Hasta el verano pasado no tenía ni idea de quién era Yayoi Kusama, pero fui una de las afortnadas que vio la exposición de su obra en el Museo Reina Sofia. De sus creaciones me llamaron la atención muchas cosas. Los lunares por su aparente simpleza y ludismo, contrastado con el fuerte vínculo existencialista que Kusama les atribuye (ella se ve como «un lunar perdido entre un millón de otros lunares»). Algunas de sus obras más repetitivas y obsesivas. Me gustan los tentáculos, las nubes, los patrones que parecen repeticiones ad infinitum de formas y organismos que solo se pueden ver a través de un microscopio. Pero, por encima de todas las cosas, me caló su concepto de la auto-obliteración.

Kusama ve su arte como una forma de autodestrucción, una vía para exponerse y entregarse, vulnerable, a la creación. Cuando era joven, esa obliteración la lograba a través de los lunares, elementos que le robaban la esencia a los objetos sobre los que los imprimía. Ella entre ellos. Ahora lo hace de una forma más literal. Kusama, de 83 años sigue pintando sus cuadros de su propia mano a pesar de los dolores y de que casi no puede mantenerse en pie por sí misma. Kusama se destruye y reconstruye. Es valiente, o lo era, porque ahora crea desde una torre de marfil en el que repite esquemas que triunfaron en el pasado sin retarse de manera honesta. O quizá si se rete, pero el reto sea ya solo físico y no intelectual o creativo.

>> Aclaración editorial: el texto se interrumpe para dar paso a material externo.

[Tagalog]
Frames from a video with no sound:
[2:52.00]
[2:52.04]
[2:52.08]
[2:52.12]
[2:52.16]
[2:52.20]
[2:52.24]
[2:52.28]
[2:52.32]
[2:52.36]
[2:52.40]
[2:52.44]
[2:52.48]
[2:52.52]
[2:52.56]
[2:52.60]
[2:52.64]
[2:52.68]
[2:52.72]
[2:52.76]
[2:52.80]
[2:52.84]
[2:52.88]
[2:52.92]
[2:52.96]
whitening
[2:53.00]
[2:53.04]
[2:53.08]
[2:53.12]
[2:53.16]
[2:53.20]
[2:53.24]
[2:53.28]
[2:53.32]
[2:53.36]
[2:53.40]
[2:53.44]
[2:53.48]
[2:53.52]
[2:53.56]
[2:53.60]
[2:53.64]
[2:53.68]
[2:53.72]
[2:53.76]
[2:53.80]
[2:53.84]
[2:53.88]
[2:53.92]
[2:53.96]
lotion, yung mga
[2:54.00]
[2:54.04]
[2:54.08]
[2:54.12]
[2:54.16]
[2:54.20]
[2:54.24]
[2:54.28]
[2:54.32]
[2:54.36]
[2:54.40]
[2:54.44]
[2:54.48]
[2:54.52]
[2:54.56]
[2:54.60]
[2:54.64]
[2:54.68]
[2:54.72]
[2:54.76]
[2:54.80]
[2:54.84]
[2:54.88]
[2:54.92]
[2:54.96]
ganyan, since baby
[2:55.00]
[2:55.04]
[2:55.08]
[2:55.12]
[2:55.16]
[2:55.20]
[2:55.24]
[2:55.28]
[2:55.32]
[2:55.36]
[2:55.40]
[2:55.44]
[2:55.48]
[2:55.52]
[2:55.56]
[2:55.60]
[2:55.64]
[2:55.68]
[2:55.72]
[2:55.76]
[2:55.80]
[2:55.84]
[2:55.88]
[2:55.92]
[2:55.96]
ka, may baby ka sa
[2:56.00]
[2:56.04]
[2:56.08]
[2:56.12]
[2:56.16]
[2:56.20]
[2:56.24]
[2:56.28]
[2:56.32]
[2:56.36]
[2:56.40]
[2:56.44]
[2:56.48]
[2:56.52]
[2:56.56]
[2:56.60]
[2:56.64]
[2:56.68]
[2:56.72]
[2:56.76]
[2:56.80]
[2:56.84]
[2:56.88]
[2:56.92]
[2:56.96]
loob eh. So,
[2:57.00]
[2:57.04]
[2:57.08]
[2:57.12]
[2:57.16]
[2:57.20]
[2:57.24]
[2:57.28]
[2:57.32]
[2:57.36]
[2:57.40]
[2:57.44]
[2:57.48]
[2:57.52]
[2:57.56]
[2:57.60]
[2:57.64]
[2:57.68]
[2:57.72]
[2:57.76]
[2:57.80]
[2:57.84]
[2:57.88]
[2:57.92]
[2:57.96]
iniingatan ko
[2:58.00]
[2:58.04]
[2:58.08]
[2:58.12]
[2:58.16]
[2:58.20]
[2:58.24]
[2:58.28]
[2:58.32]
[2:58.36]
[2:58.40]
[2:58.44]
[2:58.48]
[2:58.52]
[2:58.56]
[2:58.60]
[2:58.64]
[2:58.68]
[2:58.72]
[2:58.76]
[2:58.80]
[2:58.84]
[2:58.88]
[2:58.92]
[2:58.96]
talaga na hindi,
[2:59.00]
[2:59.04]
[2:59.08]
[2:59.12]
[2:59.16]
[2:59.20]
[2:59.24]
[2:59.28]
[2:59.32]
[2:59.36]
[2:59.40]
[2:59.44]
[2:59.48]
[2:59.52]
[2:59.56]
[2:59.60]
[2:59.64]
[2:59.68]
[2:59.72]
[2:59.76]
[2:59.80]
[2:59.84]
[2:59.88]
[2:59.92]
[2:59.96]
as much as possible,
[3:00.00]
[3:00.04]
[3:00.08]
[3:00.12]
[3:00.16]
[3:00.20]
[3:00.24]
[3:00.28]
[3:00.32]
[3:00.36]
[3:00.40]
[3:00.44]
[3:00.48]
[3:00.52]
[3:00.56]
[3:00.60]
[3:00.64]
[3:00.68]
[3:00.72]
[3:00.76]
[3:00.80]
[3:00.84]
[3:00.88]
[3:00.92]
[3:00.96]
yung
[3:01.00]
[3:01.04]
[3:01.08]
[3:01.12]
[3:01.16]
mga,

Sea como sea, las obras de Kusama te permiten penetrar su universo, un cosmos vulnerable de signos y señas con las que la artista lleva conviviendo desde pequeña. Algunos de ellos forman parte de sus pesadillas y halucinaciones. Otros los ha creado a partir de entes que detesta, como el pene. Al ver sus muebles y objetos cubiertos por penes de tela puedes imaginar comopara la artista tuvo que ser una experiencia catárquica.

La alianza con Louis Vuitton

En las últimas semanas algo que se preguntan los medios dedicados al mundo del arte y el diseño es si la colaboración de Kusama con Louis Vuitton ha sido una traición o una venta de Kusama por el dinero. La verdad, no lo dudo. Kusama está embarcada en un proyecto para crear en Tokio un museo dedicado a su obra que además incluya un centro para jóvenes artistas. Y eso no puede ser barato, así que un poco de liquidez no le vendrá mal. Y tampoco me parece mal. Cada uno hace con su arte y su creatividad lo que le da la gana. Al fin y al cabo, tendría que haber sido Kusama la que ponderase si le compensaba la publicidad y el dinero que le da la casa frente a lo que obtiene vendiendo sus obras a clientes que ahora podrían perder interés en su arte por encontrarlas demasiado «democratizadas». Es su decisión.

Lo que está claro es que en Louis Vuitton han sabido apreciar su talento, nutrirlo y aprovecharlo para mérito propio. «Su energía es infinita», dijo Marc Jacobs, director creativo de la casa. Jacobs explica que esta colaboración continúa una tendencia que ha mantenido desde que llegó a la «maison» francesa y comenzó a trabajar con artistas como Stephen Sprouse, Richard Prince y Takashi Murakami. Para él este tipo de colaboraciones son una forma de hacer llegar la creatividad de artistas como Kusama a gente que quizá no conozca su obra. Algo que reiteró Yves Carcelle, presidente y director ejecutivo de Vuitton.